The French hardware store chain Leroy Merlin is a special case. A year ago, despite the war, it definitely spoke out in favor of remaining in Russia, but now announced on March 24 that the 107 stores in 62 Russian cities would be sold after all. Apparently, given the falling purchasing power of the Russian population and growing logistical difficulties in importing goods into heavily sanctioned Russia, the business became too unattractive. The new boss of the gemstone group Swarovski, on the other hand, ordered the final withdrawal at the beginning of March more for image reasons, because the Austrian jewelry manufacturer had already put its activities on the Russian market on hold shortly after the outbreak of war.

The sale of assets in Russia turns out to be so complicated and lengthy, is probably also due to the understandable desire of buyers to keep the price as low as possible. Another reason could be that the Russian government deliberately withheld its approvals in the hope that some western investors might decide to stay after all.  

“Russia's economy suffers disastrously from the war”

But by the beginning of 2023 at the latest, when the first anniversary of the attack on Ukraine was approaching and there was still no end in sight to the war, these hopes are likely to have finally evaporated. It is reasonable to assume that this is why Moscow issued permits more quickly in order to at least halfway put the idle plants back into operation or to finally ensure ongoing production with new owners. That could be a reason for the current wave of emigration.

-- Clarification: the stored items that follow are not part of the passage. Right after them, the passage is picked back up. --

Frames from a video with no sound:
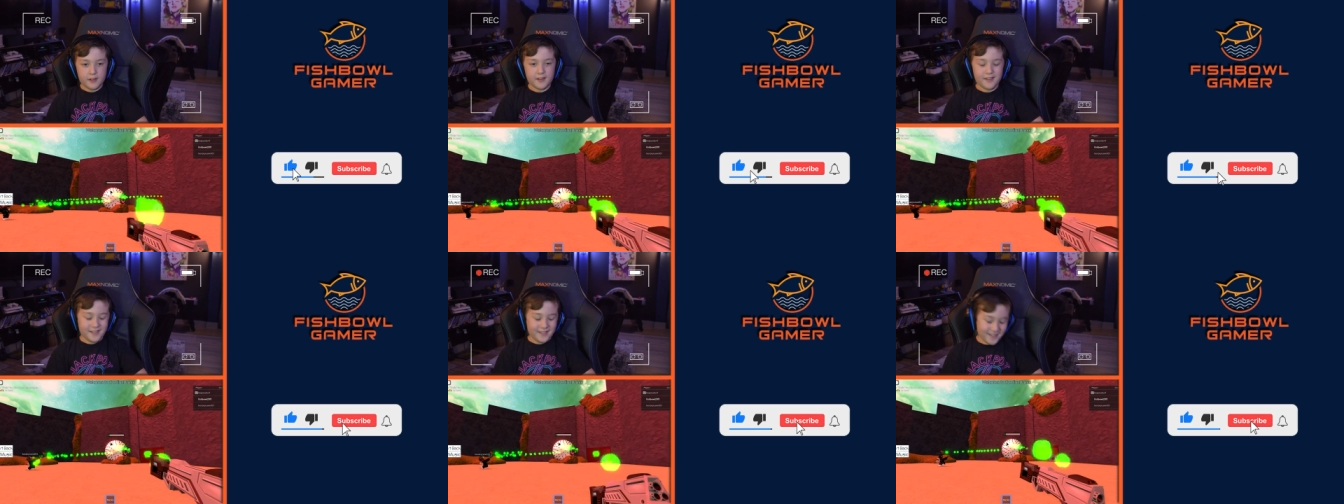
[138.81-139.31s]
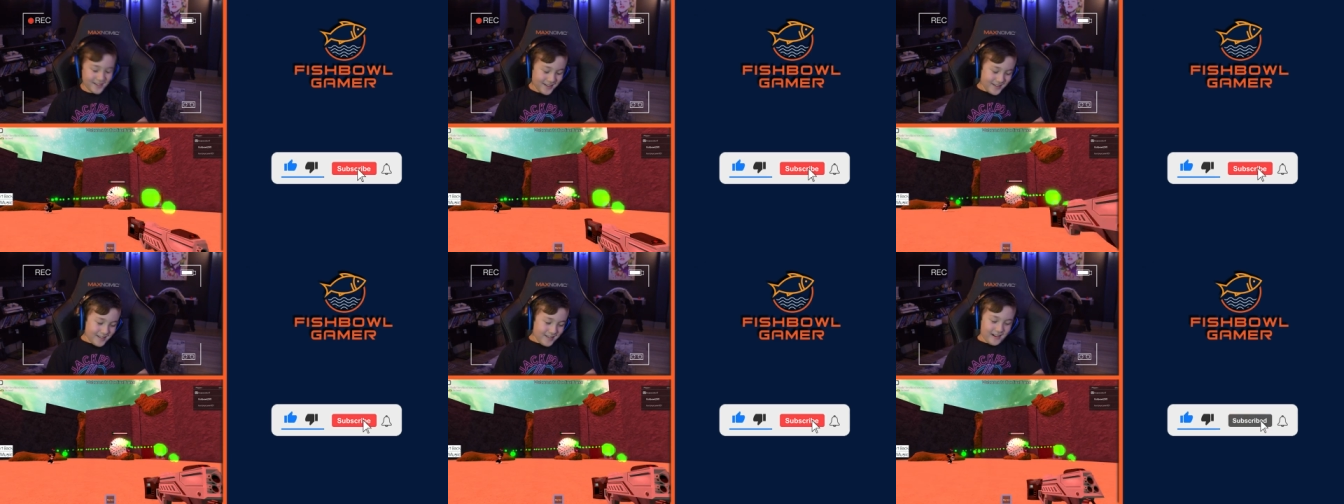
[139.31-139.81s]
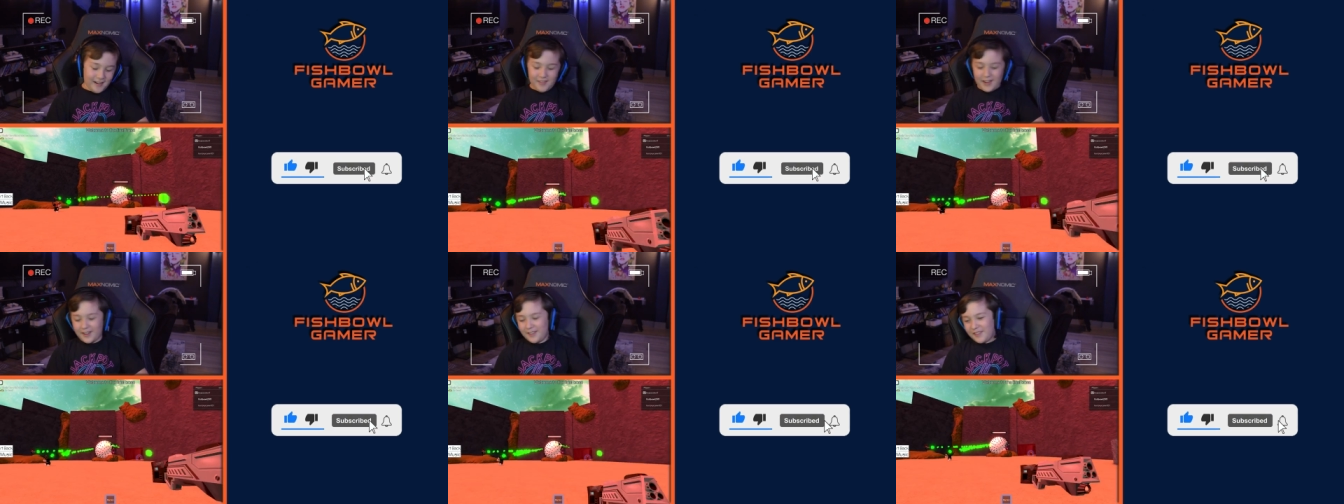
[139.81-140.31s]
okay, I'm
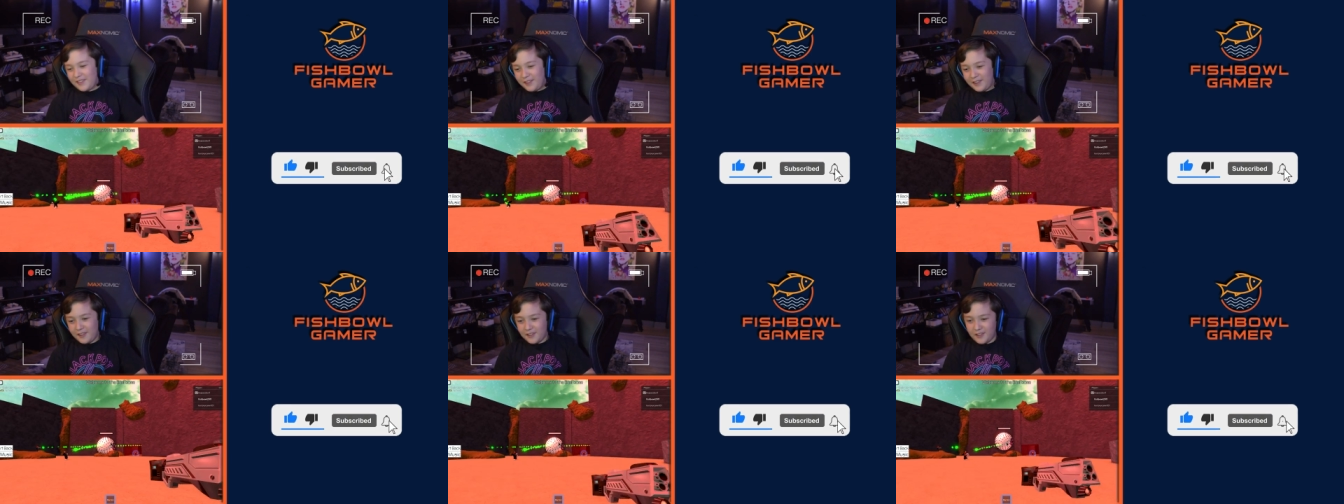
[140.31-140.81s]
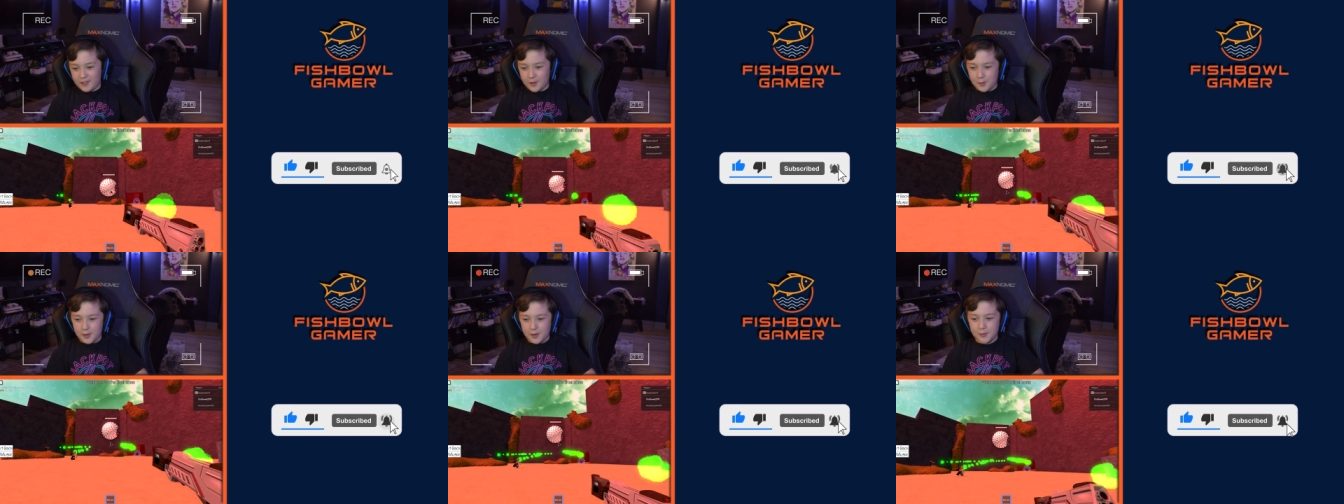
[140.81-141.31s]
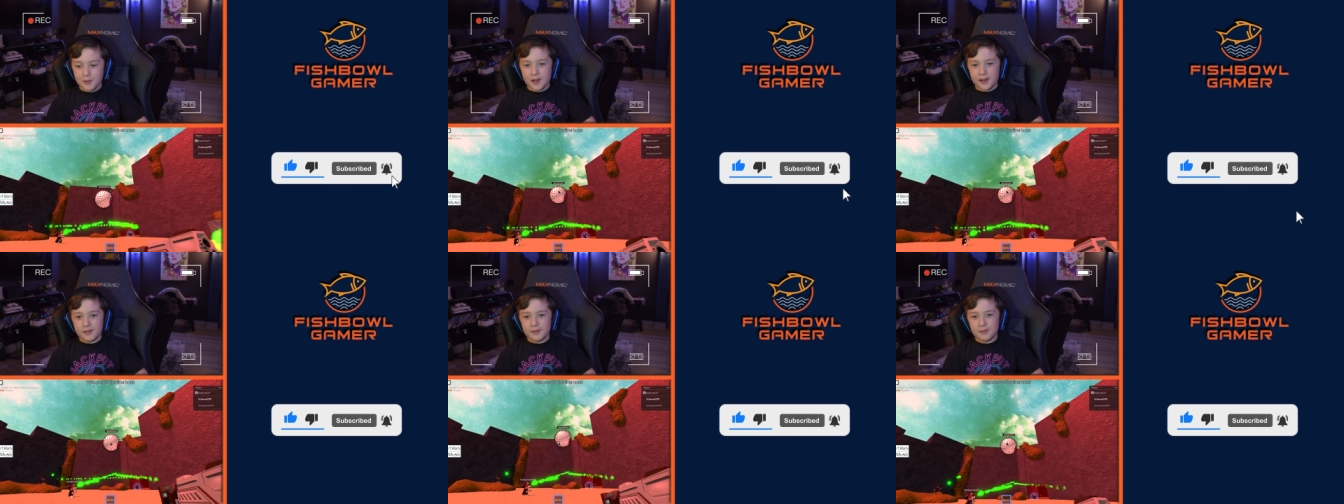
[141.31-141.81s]
not gonna be one of those YouTubers,
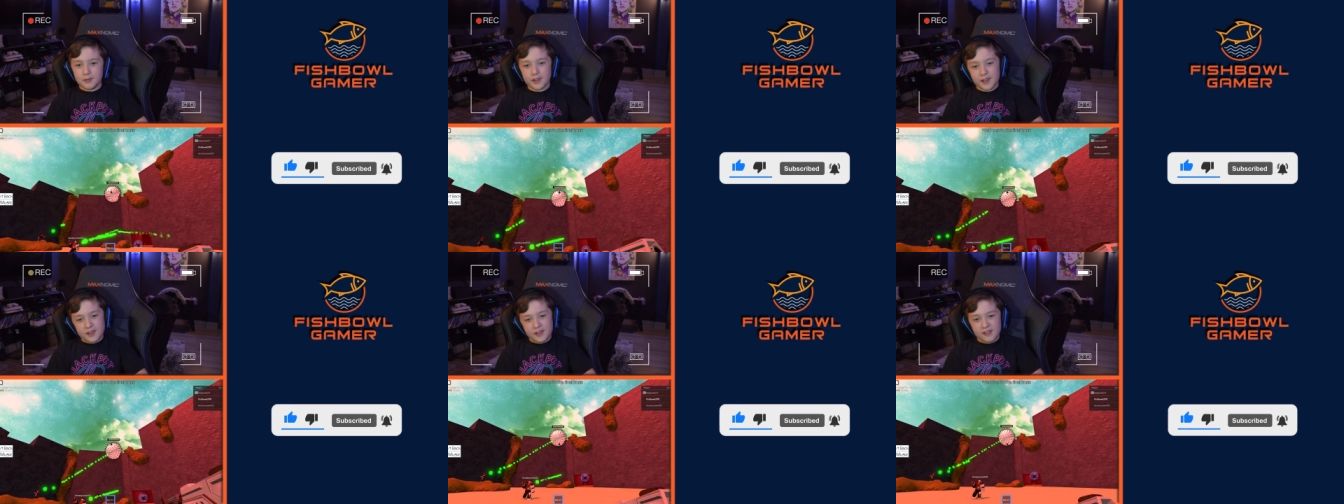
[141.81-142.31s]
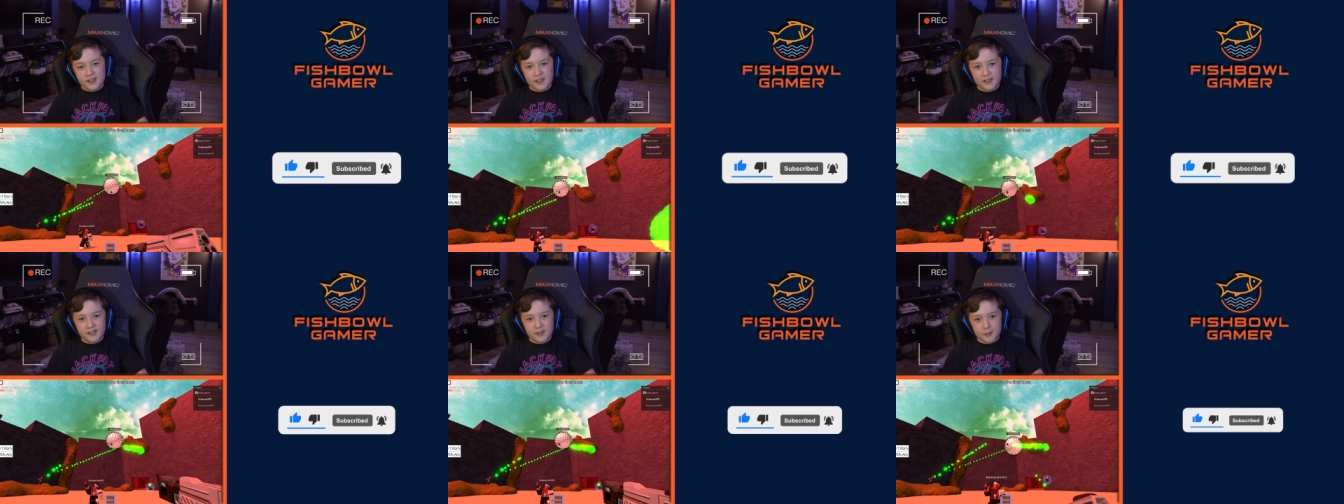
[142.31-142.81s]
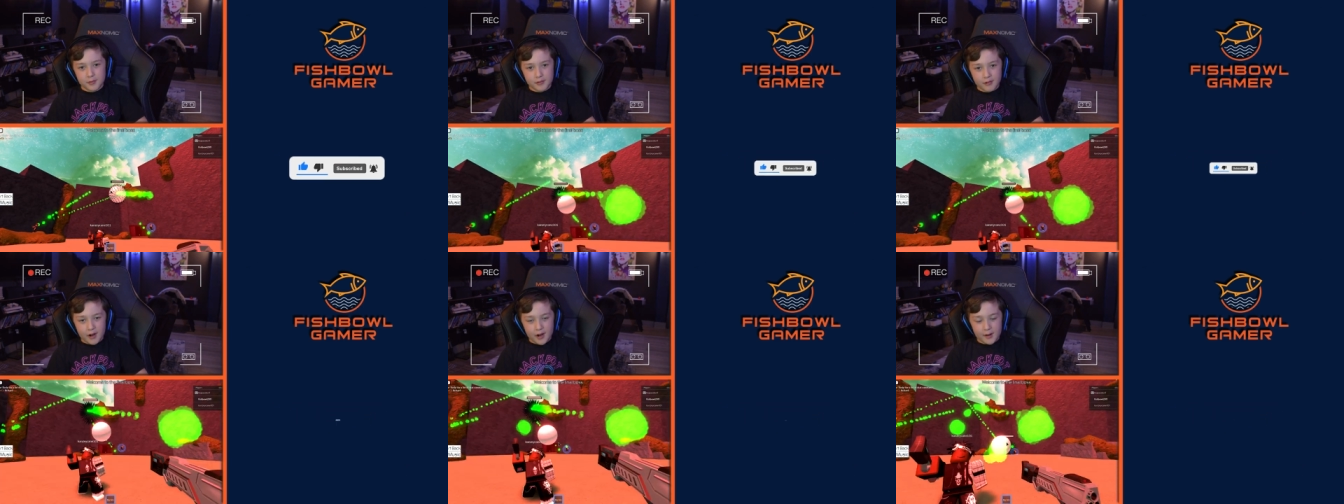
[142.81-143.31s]
but please hit
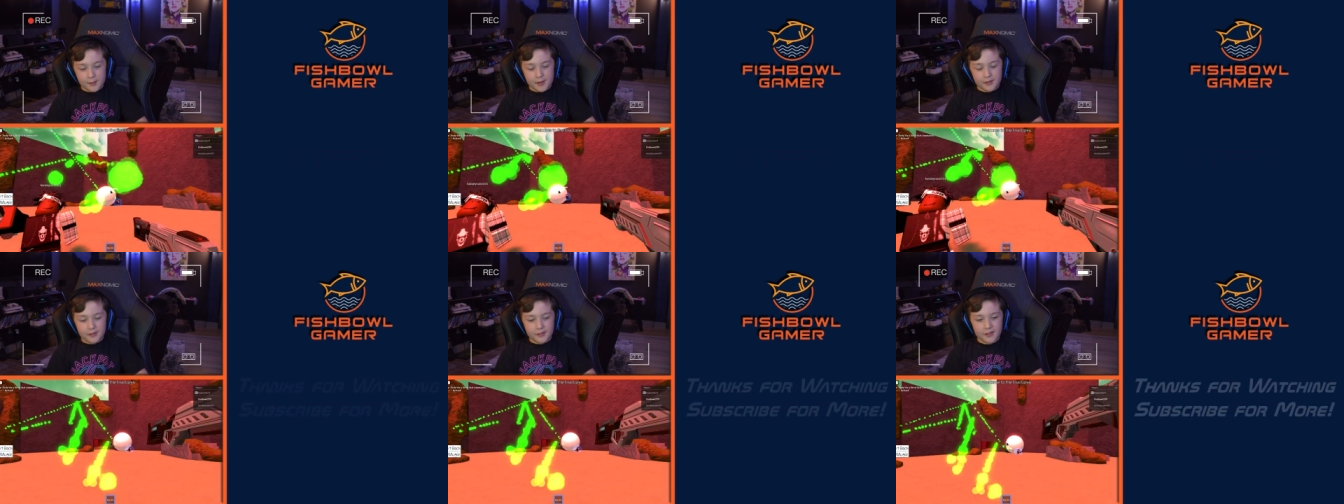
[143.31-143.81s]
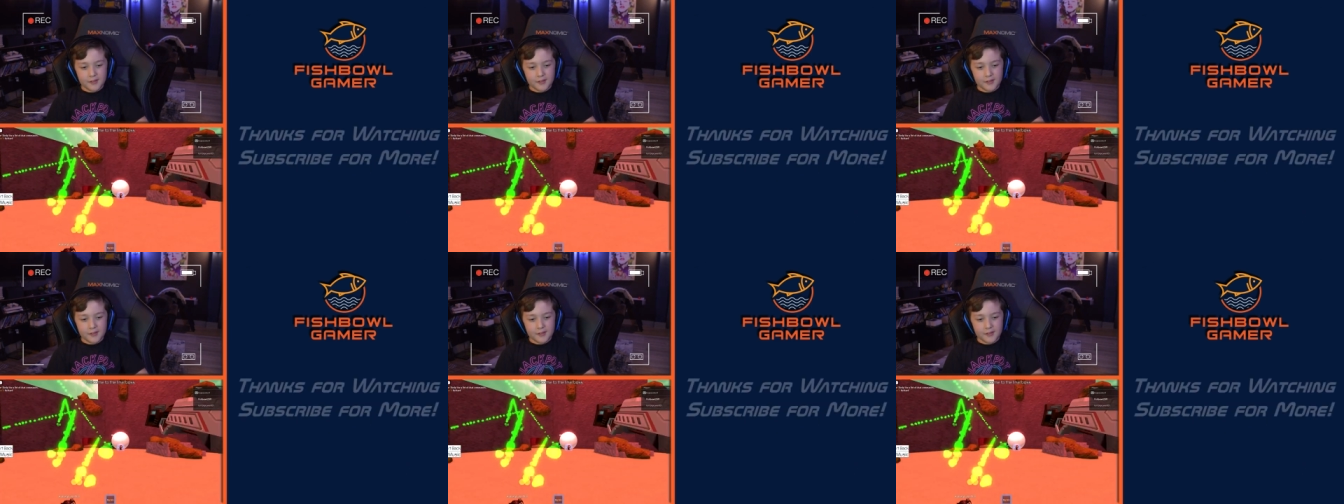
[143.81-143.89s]
subscribe and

After a year of hesitation, Volkswagen collects a lawsuit worth millions

However, the strange story with Volkswagen does not fit this pattern of explanation at all. The large VW plant in Kaluga has been idle since the beginning of March 2022, but the German industry giant obviously did not want to follow the example of Renault and Nissan (it probably amounts to the same thing with Toyota), despite agreeing to hand over operations to the Russian one free of charge the state would have coped with financially.

Instead, the group waited a whole year. on what? To an end to the war? Confirmed negotiations for a sale on March 1st and on March 15th stressed the intention to “complete it in a relatively timely manner”. But at the time, the former partner GAZ, with whom they had parted ways last summer, had filed a claim for damages of around 190 million euros, and as early as March 17, the VW assets were frozen by a Russian court.

It is extremely difficult to believe that carmaker GAZ and its owner, Western-sanctioned pro-Kremlin oligarch Oleg Deripaska, filed such an unexpected and high-profile lawsuit without collusion with Russia's top leadership.

One can therefore assume that Moscow deliberately wants to at least delay the sale of the VW plant. With what goal? In order to squeeze as many millions as possible from the formerly courted German investor? Or to delay a domestically very uncomfortable confession? Even after China's head of state Xi Jinping's visit to Moscow, there is still no long-awaited Chinese car manufacturer in sight that could replace Volkswagen – and that is why the Kaluga automotive site, around 200 kilometers south of the capital, is only just beginning will go quite downhill.